How long does it take to see results from a content and SEO optimization system like Orbit?
Organic content and SEO is not immediate. The first three months typically establish the content foundation and begin indexing. By month six, organic traffic from targeted content starts to become measurable. By month twelve, the compounding effect of indexed, ranked content becomes visible in pipeline terms. This timeline reflects how Google indexes and ranks B2B service content, and it's why Orbit is designed as a continuous system rather than a one-time project. Firms expecting results within 30 days are better served by paid advertising in the short term, with Orbit running in parallel to build long-term organic pipeline.
Do I need a new website before I can use Orbit?
Not necessarily. Orbit is designed to sit on top of an existing website that has solid positioning and a functional conversion structure. If your current site clearly communicates what you do, who you serve, and what the next step is for a visitor, Orbit can start generating compounding content and SEO value immediately. If your site has fundamental positioning or structural problems, those need to be addressed first — which is where Luniq's Launched service comes in. A free website audit is the fastest way to find out which situation applies to your firm.

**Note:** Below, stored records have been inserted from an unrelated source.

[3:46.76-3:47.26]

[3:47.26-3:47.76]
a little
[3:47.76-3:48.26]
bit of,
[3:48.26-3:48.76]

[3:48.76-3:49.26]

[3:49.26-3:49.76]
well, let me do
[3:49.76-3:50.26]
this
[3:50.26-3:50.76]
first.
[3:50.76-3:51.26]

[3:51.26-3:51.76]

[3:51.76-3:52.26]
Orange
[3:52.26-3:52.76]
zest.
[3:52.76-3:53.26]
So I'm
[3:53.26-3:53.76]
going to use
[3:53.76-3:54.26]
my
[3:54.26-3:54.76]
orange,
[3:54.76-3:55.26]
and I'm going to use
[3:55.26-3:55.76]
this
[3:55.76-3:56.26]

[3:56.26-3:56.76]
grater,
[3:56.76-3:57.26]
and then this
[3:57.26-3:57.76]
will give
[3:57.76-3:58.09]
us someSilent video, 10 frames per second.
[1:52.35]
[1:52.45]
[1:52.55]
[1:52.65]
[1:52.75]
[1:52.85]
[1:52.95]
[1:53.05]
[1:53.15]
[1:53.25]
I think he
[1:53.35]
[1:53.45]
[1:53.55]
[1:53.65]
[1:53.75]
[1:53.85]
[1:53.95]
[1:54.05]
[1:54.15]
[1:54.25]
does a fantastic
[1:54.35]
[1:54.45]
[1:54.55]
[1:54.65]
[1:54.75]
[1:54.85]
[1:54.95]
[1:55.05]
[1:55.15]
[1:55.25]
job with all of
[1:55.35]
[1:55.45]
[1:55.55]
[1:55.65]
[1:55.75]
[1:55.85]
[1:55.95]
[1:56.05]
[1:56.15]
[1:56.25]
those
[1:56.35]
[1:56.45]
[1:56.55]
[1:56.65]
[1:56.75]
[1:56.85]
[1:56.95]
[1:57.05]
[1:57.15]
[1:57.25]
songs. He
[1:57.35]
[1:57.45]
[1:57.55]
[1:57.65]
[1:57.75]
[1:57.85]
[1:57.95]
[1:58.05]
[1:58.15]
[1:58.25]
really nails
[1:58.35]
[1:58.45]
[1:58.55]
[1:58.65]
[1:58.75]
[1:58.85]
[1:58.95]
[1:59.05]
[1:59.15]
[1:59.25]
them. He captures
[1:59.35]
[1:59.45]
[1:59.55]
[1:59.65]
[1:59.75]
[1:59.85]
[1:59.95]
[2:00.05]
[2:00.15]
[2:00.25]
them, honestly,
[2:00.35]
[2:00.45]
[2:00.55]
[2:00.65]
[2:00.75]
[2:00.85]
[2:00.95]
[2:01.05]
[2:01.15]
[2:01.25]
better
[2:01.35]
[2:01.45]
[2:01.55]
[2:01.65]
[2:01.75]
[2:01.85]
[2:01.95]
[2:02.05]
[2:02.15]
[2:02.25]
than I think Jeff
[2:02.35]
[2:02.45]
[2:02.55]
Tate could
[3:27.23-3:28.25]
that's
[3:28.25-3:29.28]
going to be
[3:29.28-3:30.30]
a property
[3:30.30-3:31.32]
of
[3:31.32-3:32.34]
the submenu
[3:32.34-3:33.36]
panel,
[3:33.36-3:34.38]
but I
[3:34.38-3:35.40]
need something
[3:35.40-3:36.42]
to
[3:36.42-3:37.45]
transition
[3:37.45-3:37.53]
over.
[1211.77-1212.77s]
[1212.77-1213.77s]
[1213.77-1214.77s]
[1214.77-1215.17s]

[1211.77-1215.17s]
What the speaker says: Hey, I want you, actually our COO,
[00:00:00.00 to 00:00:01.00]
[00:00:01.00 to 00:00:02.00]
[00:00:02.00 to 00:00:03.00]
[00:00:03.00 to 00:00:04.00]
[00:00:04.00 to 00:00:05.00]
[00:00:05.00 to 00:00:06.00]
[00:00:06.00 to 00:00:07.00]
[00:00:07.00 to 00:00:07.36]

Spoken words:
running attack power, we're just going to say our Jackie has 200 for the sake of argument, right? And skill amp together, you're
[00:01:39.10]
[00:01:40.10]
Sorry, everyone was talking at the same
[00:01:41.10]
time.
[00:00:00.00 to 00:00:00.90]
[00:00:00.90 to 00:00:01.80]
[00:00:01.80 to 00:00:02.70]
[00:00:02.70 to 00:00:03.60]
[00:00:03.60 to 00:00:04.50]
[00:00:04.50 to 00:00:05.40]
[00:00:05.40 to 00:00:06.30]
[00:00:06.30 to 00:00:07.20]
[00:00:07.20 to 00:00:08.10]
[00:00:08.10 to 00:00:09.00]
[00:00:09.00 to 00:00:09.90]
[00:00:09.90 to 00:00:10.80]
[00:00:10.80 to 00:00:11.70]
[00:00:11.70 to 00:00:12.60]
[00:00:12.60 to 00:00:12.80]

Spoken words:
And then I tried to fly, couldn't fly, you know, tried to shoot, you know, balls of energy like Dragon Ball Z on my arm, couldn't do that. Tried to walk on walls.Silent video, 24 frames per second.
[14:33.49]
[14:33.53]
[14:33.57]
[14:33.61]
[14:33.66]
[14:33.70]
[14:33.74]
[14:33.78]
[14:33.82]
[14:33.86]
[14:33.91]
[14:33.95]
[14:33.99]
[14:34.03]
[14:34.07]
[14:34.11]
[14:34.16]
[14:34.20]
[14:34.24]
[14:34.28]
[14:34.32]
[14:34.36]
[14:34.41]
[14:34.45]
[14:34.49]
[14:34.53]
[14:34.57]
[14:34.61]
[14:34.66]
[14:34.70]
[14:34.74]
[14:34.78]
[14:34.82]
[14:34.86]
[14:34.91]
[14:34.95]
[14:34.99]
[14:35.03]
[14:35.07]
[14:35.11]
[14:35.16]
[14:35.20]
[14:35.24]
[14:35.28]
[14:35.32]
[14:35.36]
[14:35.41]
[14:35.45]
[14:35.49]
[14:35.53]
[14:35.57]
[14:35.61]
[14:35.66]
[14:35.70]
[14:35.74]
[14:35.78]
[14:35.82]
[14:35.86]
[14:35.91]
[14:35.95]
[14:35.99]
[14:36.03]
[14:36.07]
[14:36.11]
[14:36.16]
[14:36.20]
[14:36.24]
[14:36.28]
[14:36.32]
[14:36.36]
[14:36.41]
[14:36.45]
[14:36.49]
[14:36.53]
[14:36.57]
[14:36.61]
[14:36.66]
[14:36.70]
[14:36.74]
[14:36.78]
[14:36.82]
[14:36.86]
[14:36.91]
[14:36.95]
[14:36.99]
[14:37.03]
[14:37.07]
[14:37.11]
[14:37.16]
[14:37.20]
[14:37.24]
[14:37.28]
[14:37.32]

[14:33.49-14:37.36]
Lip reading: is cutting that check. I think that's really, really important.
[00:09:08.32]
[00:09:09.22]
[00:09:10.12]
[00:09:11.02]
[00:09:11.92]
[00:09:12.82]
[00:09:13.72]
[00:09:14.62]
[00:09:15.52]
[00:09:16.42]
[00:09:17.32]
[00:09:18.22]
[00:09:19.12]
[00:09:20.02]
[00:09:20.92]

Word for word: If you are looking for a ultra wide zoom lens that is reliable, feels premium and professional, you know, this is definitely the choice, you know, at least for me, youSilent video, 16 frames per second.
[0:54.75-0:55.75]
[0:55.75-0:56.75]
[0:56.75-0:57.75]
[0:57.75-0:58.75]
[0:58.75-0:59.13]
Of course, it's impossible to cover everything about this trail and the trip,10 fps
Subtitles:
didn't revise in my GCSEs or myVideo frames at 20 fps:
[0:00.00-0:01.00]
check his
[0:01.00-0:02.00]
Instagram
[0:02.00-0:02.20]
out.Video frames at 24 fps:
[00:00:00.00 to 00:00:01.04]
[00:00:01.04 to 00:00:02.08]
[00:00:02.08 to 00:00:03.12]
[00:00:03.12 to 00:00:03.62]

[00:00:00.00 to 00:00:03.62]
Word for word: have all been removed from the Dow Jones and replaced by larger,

Can Orbit work for niche B2B service firms that think their market is too small for SEO?
Yes — and niche B2B service firms often benefit more from a targeted content and SEO approach than broad-market firms, because competition for specific, high-intent search terms is lower. A firm specializing in sustainability consulting, engineering compliance, or HR services for a defined sector can rank for highly relevant queries with far less content volume than a generalist competitor. Orbit's Google Search Console integration specifically identifies the search terms your actual buyers are using, so content is targeted to real demand rather than generic topics.